Bitterness blocker aims to make food more appealing
With millions of adults and children avoiding nutritious foods because of the bitter taste, and gagging or vomiting when forced to take bitter liquid medicines, scientists have reported an advance towards a high-tech version of Mary Poppins’ solution.
It is not a spoonful of sugar to help the stuff go down, they reported at the 241st National Meeting & Exposition of the American Chemical Society (ACS), but a new and improved ‘bitterness blocker’.
“A lot of people are very sensitive to bitter taste in medicines, calorie-free sweeteners and foods,” said Ioana Ungureanu, who described the new substance at the ACS meeting, one of the largest scientific conferences of 2011.
“We’d like to be able to make their diets more enjoyable by masking the off-putting flavours of bitterness. Blocking these flavours we call off-notes could help consumers eat healthier and more varied diets. It could encourage them to switch to non-calorie soft drinks and help children and seniors swallow bitter-tasting medications.”
The new bitterness blocker, known only at this point as GIV3616, works by blocking some of the bitterness receptors on the tongue.

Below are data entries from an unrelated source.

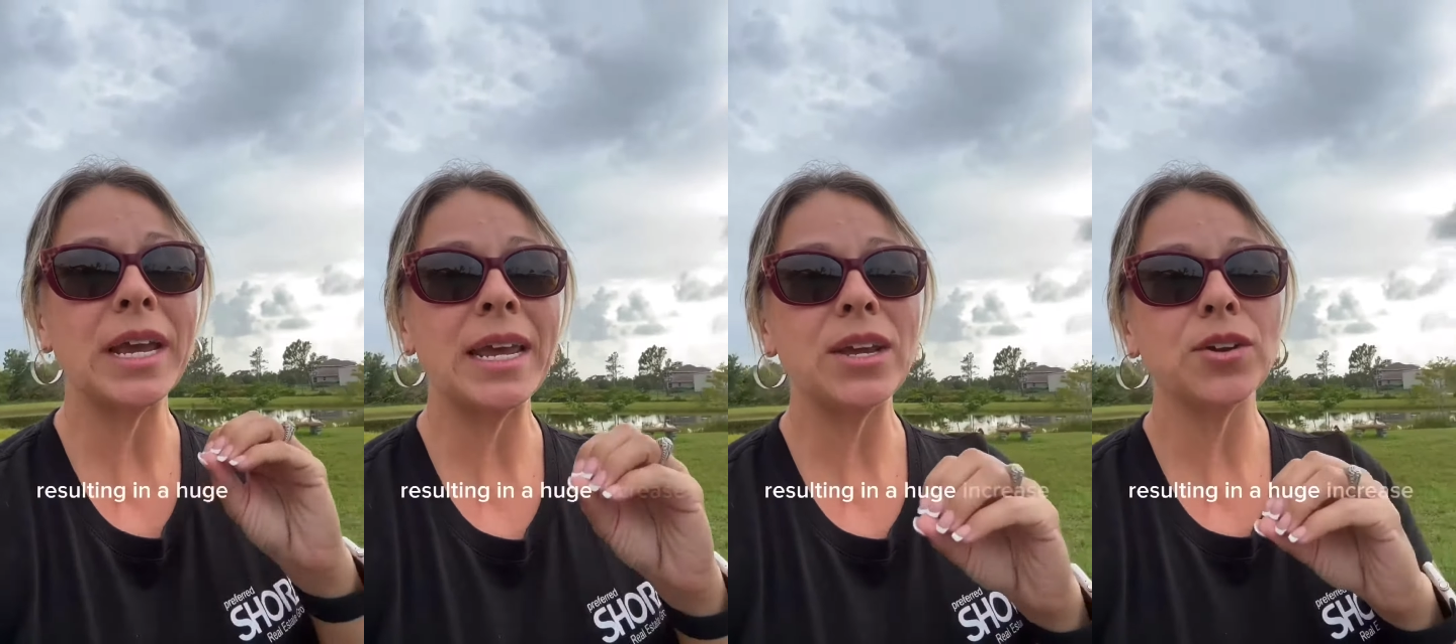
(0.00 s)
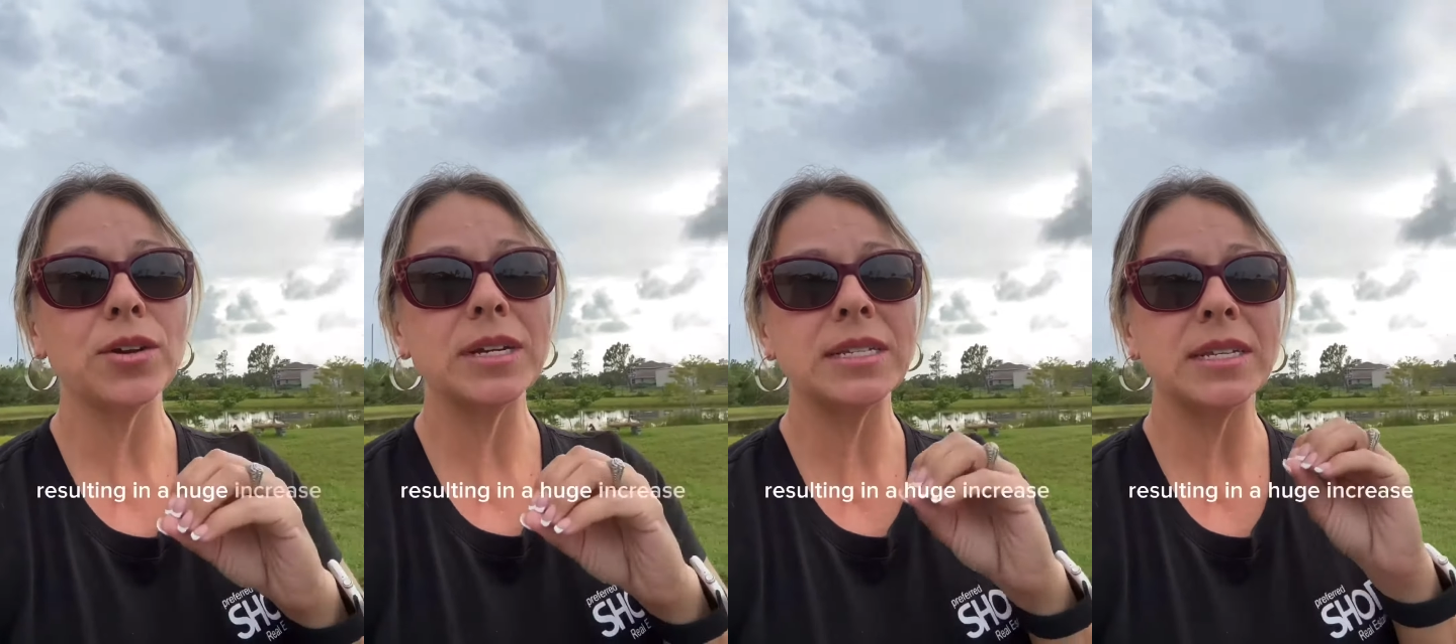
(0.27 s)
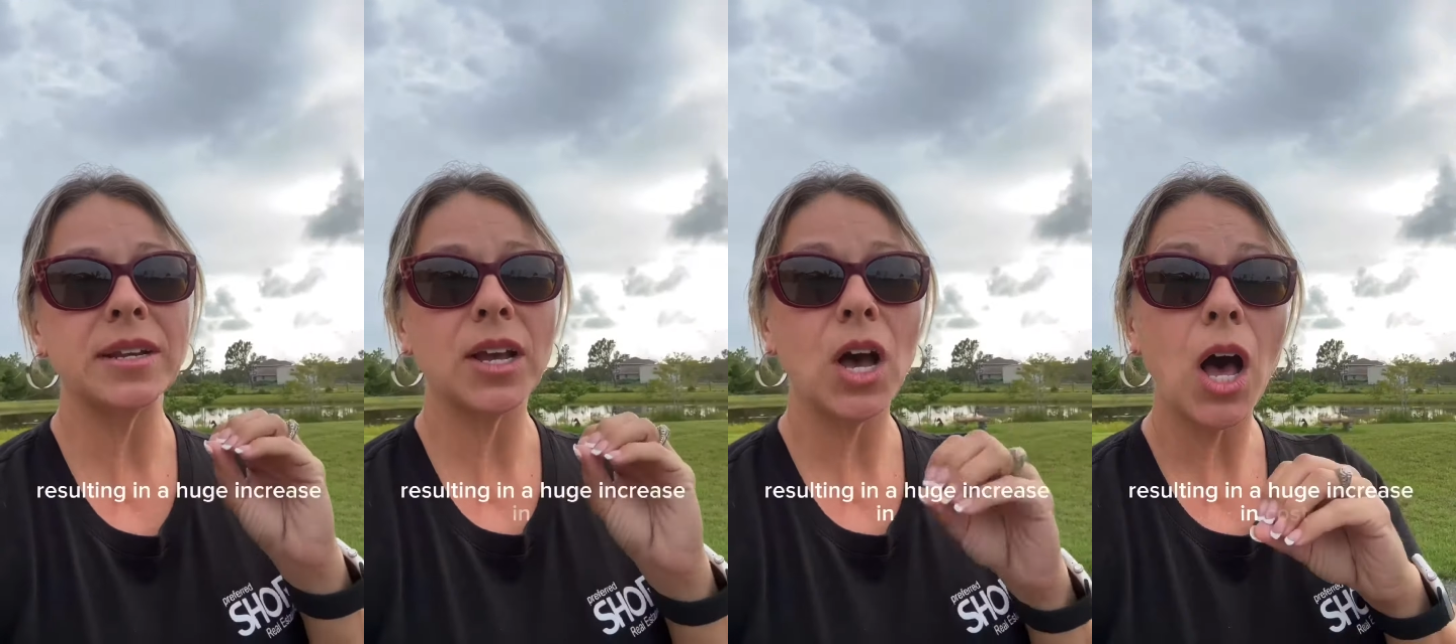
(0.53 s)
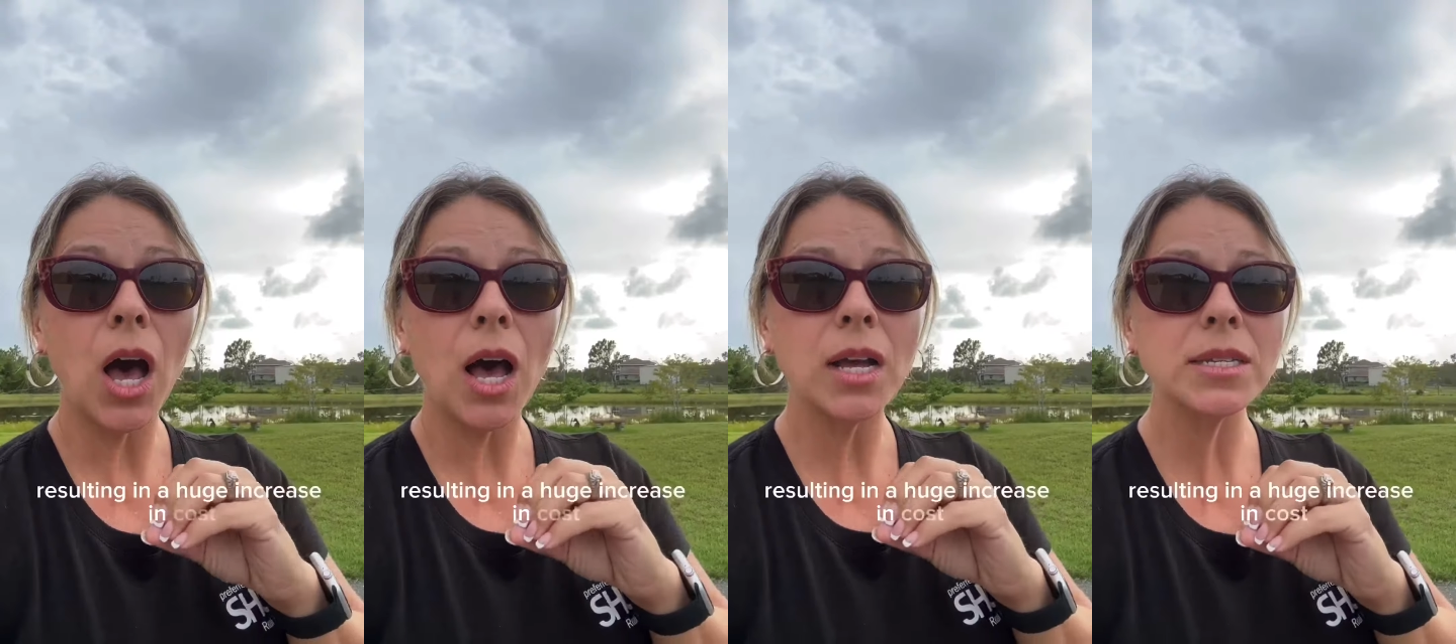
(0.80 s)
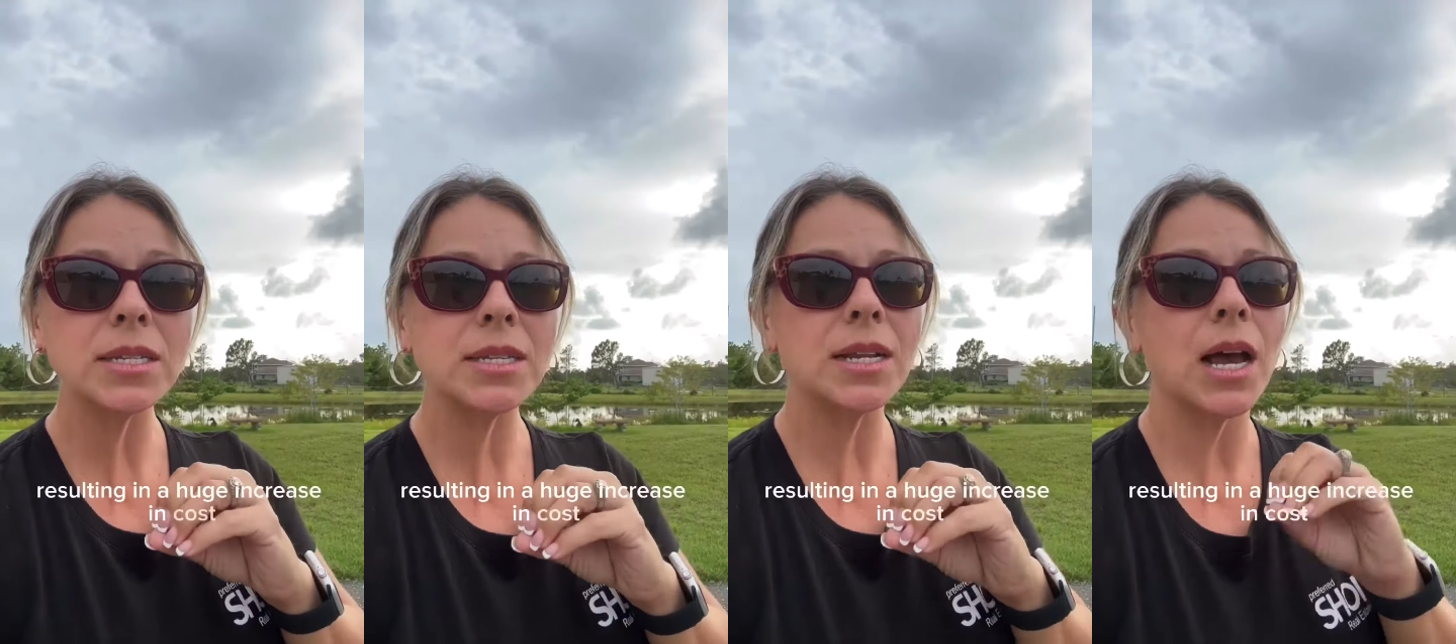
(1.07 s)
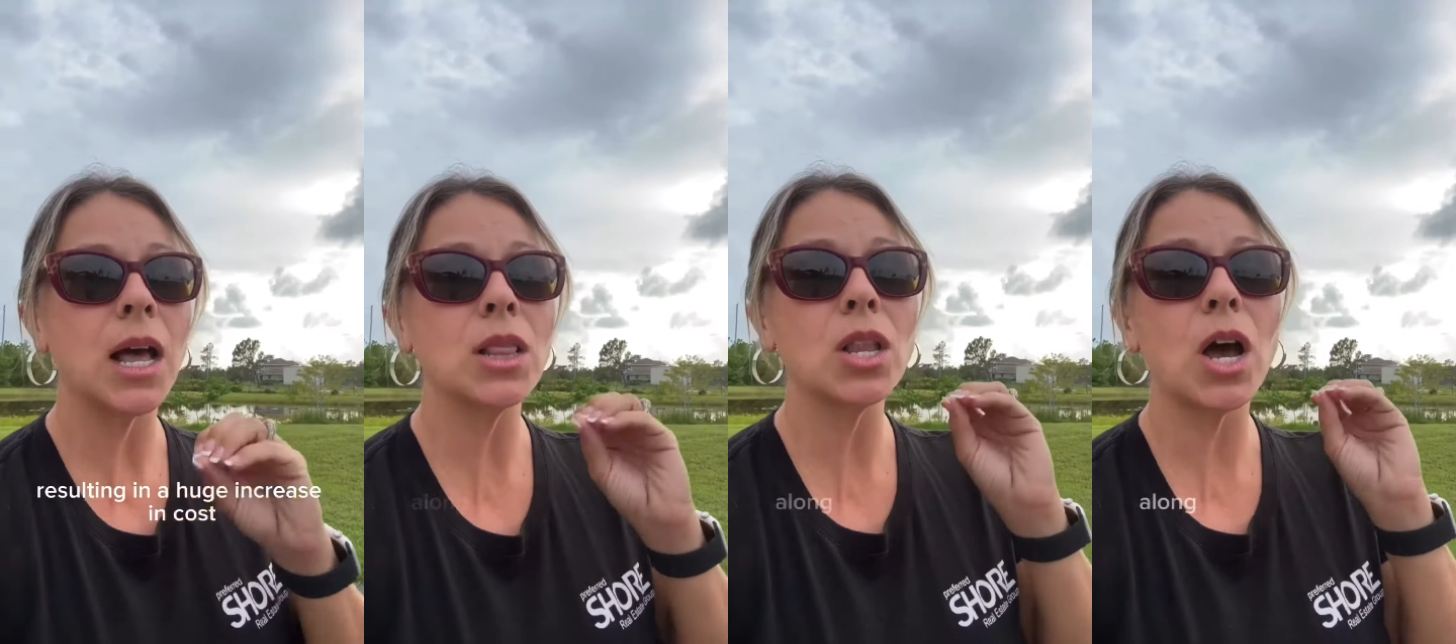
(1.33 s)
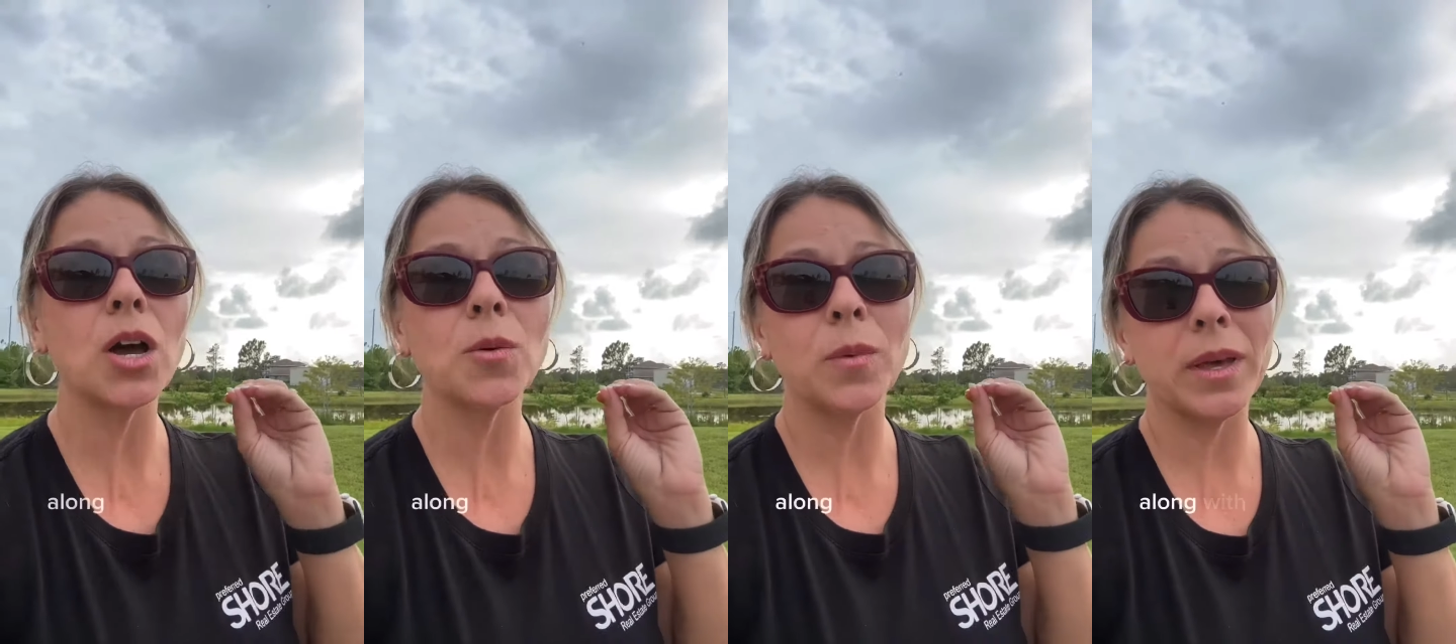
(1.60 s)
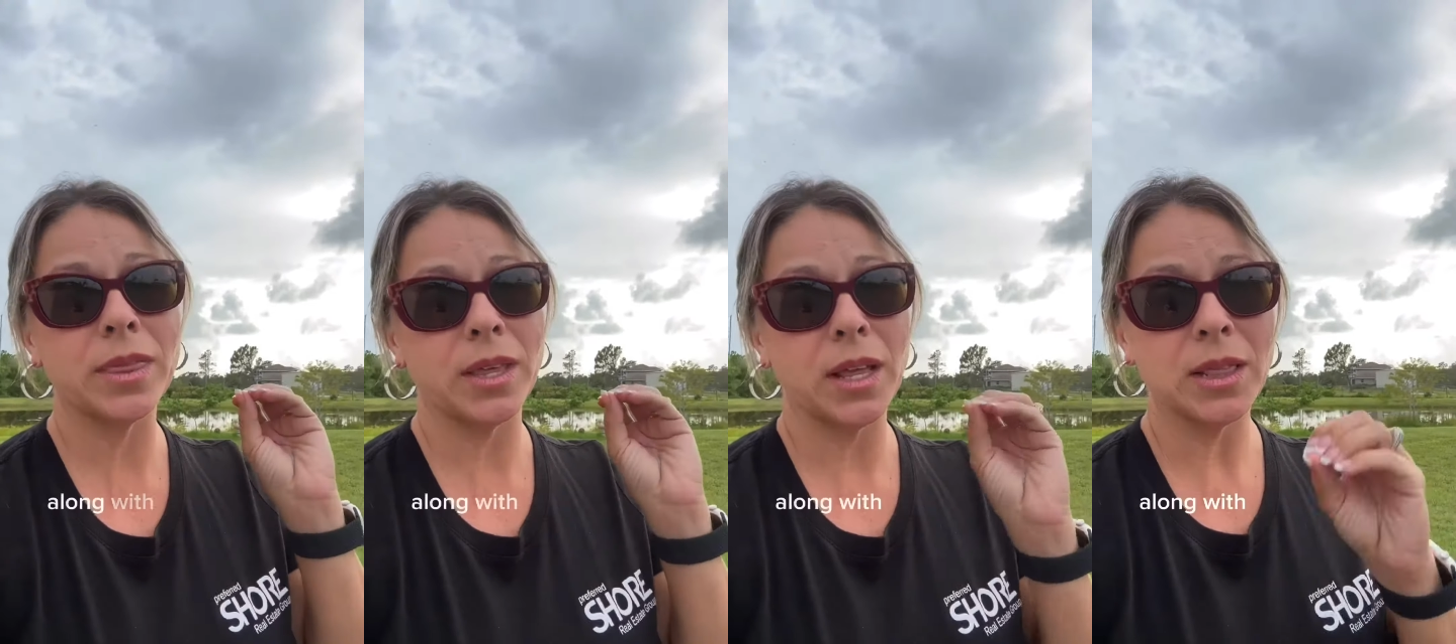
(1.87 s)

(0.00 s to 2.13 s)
increase in cost along with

Givaudan scientists previously discovered the first commercially feasible substance capable of blocking bitter taste in humans, called GIV3727. They immediately realised that it could be used as the model for developing blockers for other taste receptors, including substances that might make liquid medicines or bitter foods more palatable.
The new compound, Ungureanu, a scientist at Givaudan, said, is more potent and can dissolve more quickly in foods and beverages. “It works at levels on the order of parts per million and blocks flavours using 10 times less material than what was needed previously.
“Sensitivity to many foods is partly due to genetics,” Ungureanu said. “Recent studies have estimated that a large portion of the population - almost 25% or 75 million people - are known as supertasters who have heightened sensitivity to bitter foods. Our compound could one day make supertasters’ coffee more smooth or their veggies more appetising.”